BDP milletvekillerinin dokunulmazlıklarının kaldırılması ve mevcut dokunulmazlık zırhının şekillendirilmesi süreci için 2 aylık sürenin öngörülmesine, BDP cephesi yeni tehditlerle karşılık verdi.
BDP'lilerin TBMM'den atılıyor görüntüsü verilmemesi için paket formülü aranırken BDP Eş Genel Başkanı Gültan Kışanak, dünkü grup toplantısında "Başbakan, 1994'teki tablonun sadece yaka paça kısmını ayıklarız, bunları kibarca göndeririz diye düşünüyorsa yanılıyor" demişti.
"Bir daha Kürtleri bu parlamentodan kovarsanız, Kürtler bir daha bu parlamentoya gelip gelmemeyi düşünürler." diyen Kışanak'ın bu sözleri akıllara 1994'te tutuklanmamak için Meclis'ten çıkmayacaklarına dair yaptıkları eylemi getirdi.
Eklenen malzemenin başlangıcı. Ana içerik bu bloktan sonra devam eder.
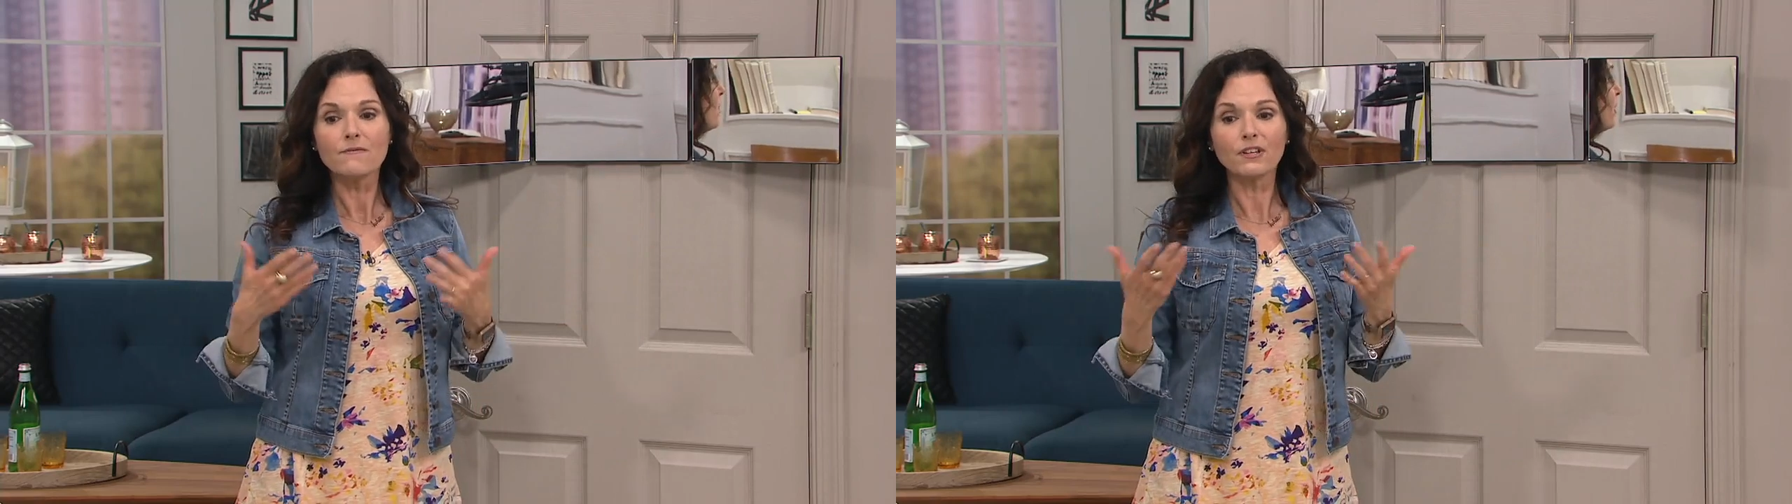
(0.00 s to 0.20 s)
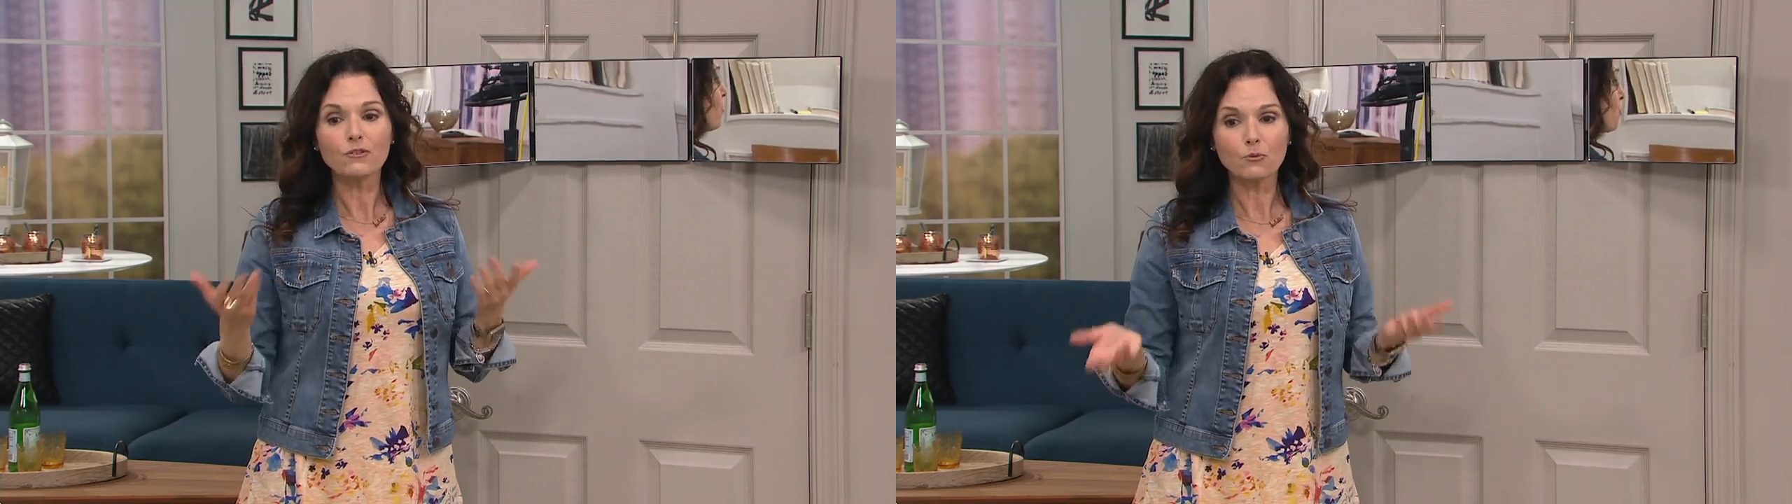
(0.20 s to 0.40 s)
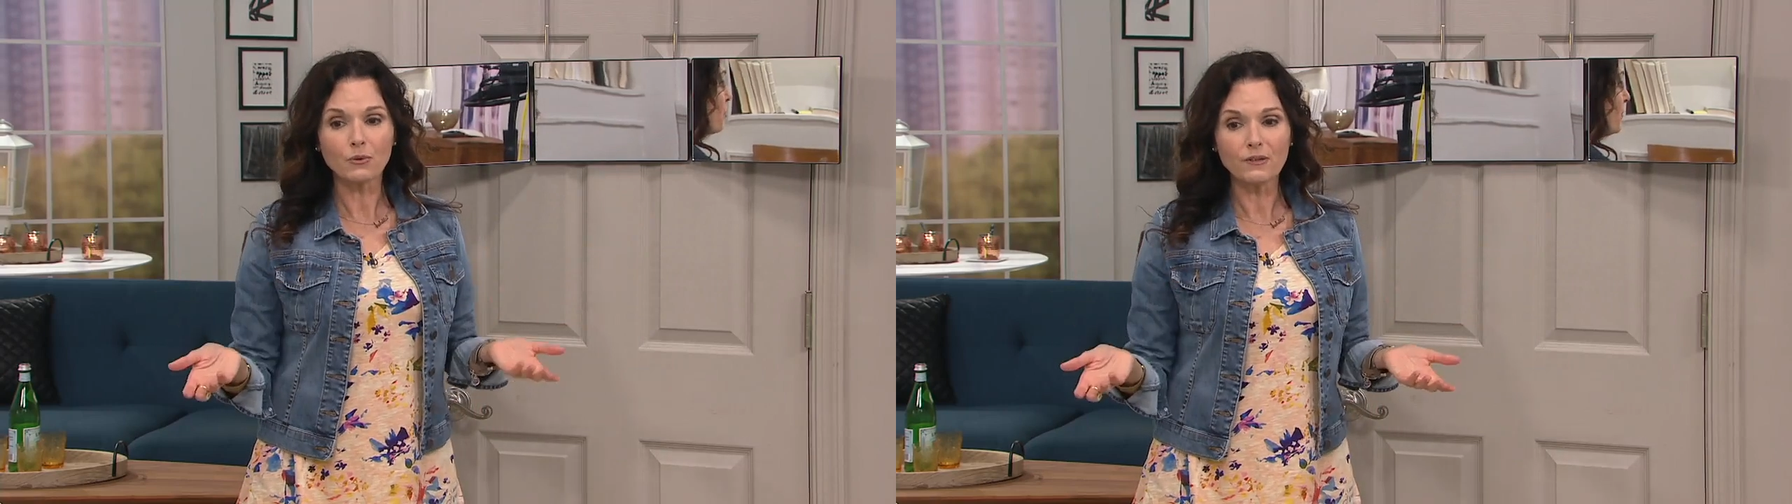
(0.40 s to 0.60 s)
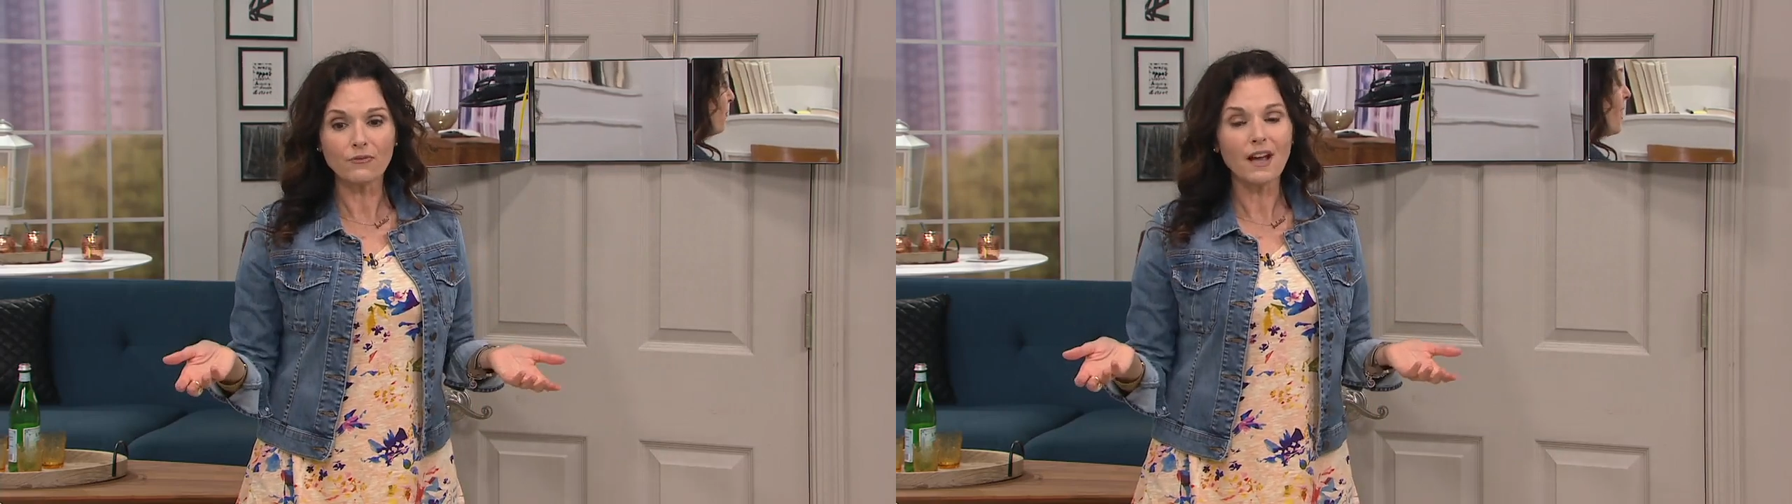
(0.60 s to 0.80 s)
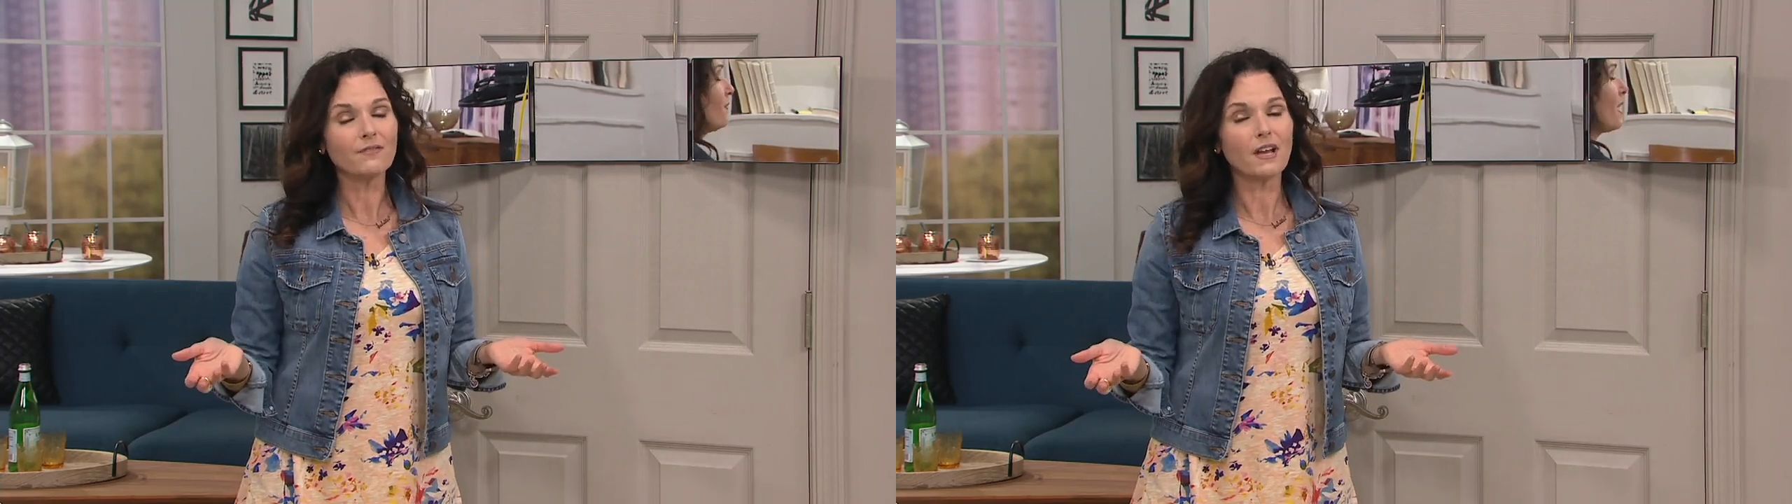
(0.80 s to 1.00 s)

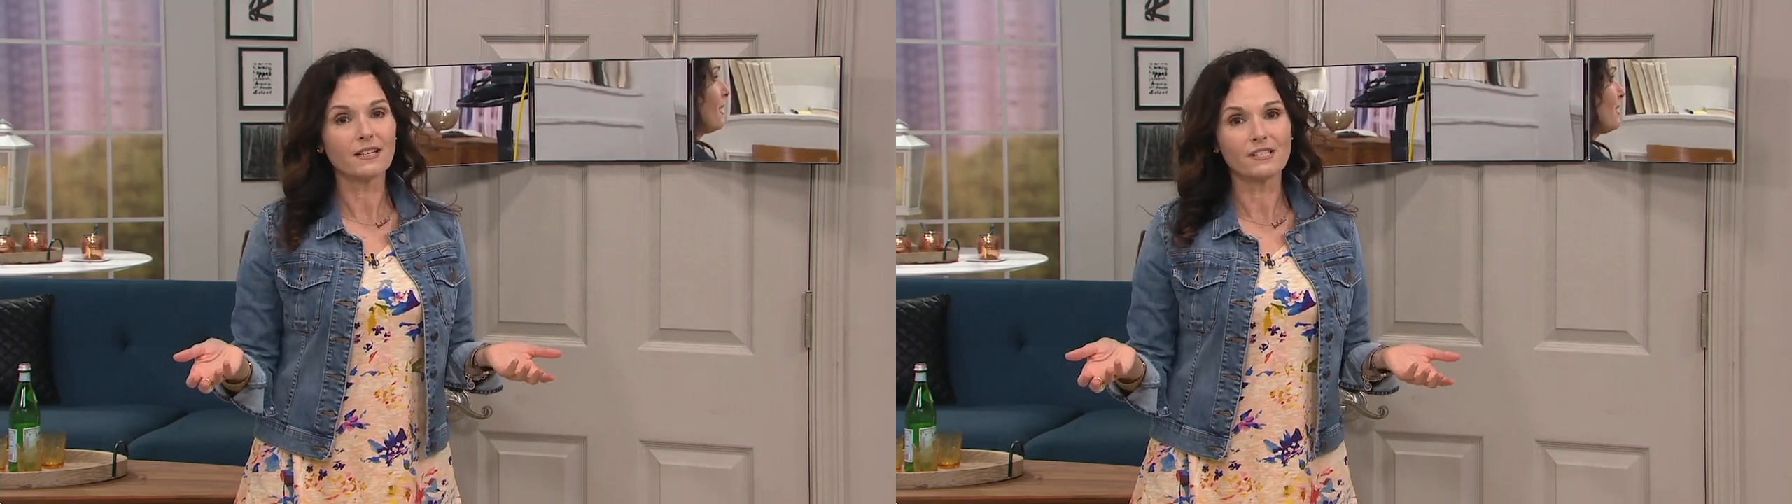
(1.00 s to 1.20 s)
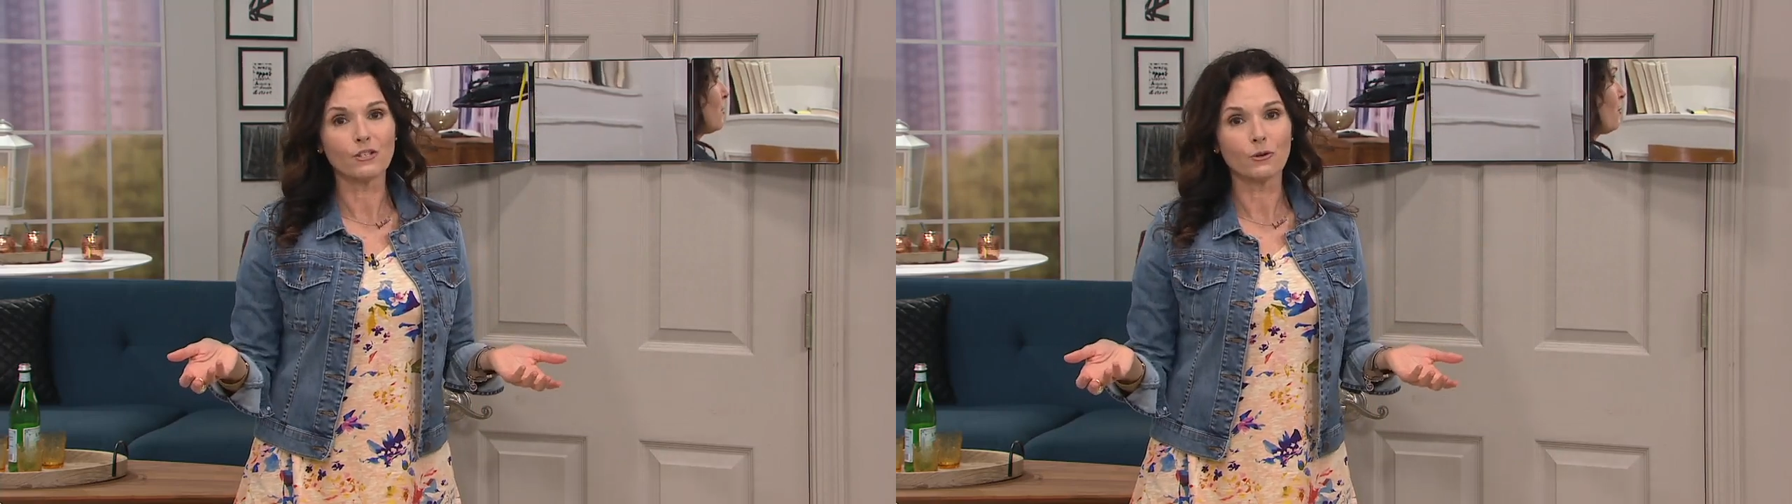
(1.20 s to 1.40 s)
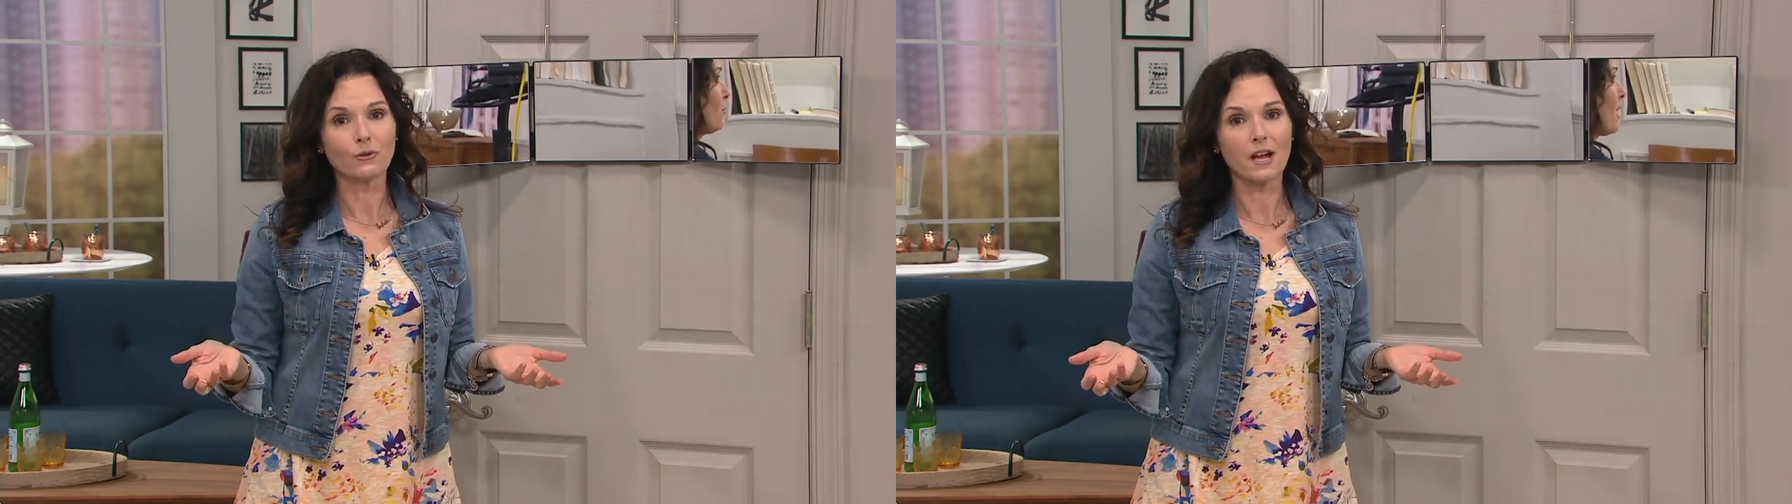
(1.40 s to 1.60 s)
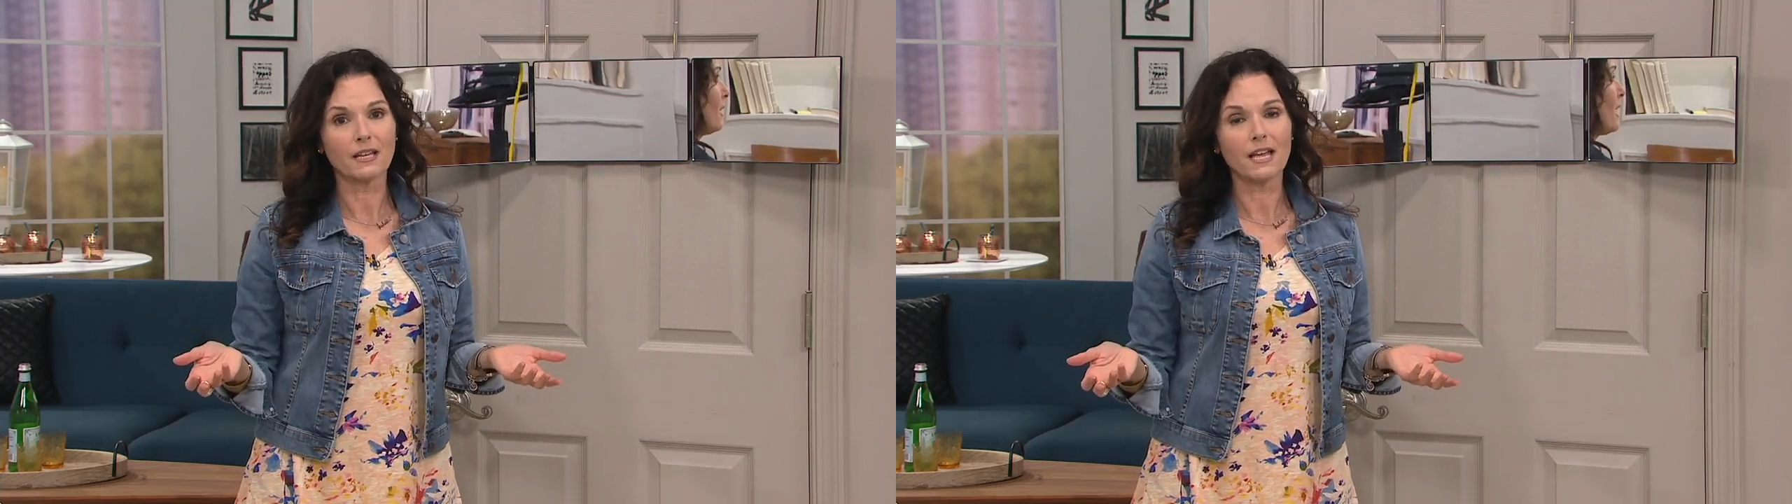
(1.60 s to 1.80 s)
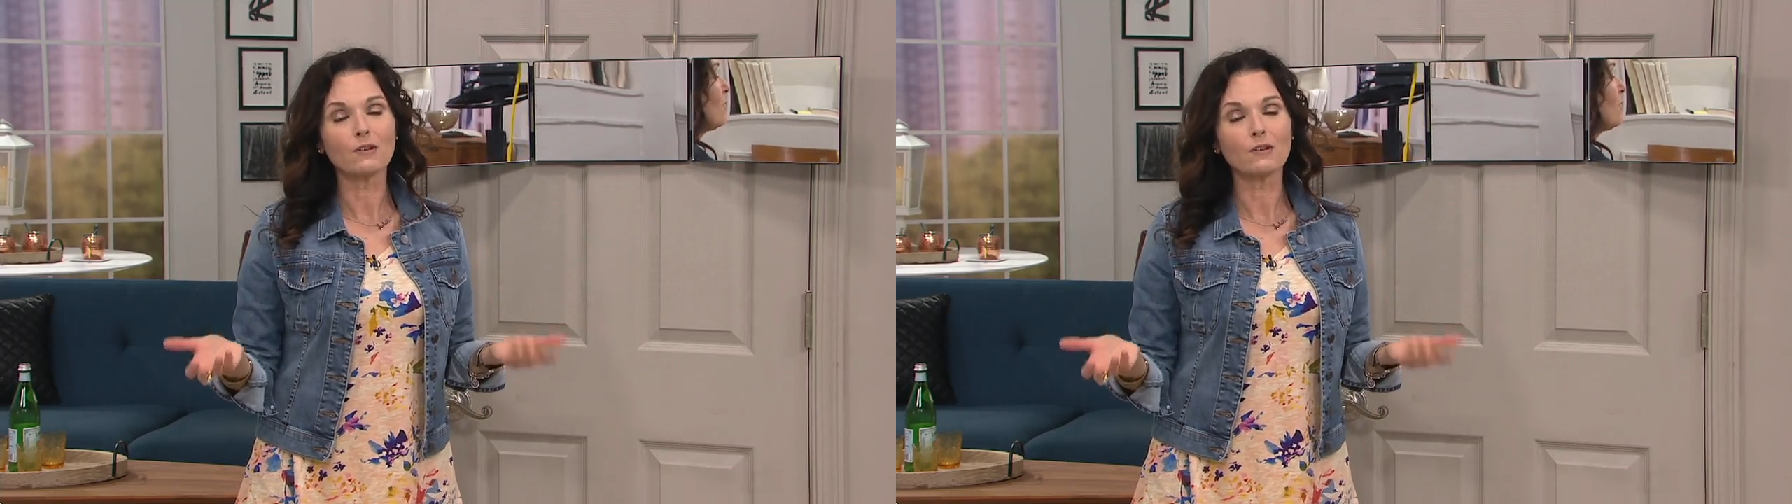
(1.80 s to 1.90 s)
V35909.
Kışanak, dokunulmazlık formülünün hayata geçirilmesi olasılığına karşı BDP seçmenine "dağları" işaret etti.
1994'TE NE OLMUŞTU?
1991 yılında seçimlere Sosyaldemokrat Halkçı Parti (SHP) listesinden giren DEP'li Leyla Zana, Hatip Dicle, Mahmut Alınak ve Selim Sadak SHP milletvekili seçilmişlerdi.
Seçilmelerinin hemen ardından Leyla Zana'nın yemin töreninde protestolar arasında Kürtçe yemin etmesi soruşturmaya konu olmuştu.
Zana, Dicle ve Doğan, "milletvekili dokunulmazlığı" nedeniyle haklarında işlem yapılamayacağını savunarak TBMM'de ayrılmamaya karar verdi. Ancak polis, 4 Mart 1994'da Meclise girip DEP'lileri zor kullanarak gözaltına aldı. Sadak ise, 1 Temmuz 1994'te gözaltına alındı ve 12 Temmuz 1994'te tutuklandı.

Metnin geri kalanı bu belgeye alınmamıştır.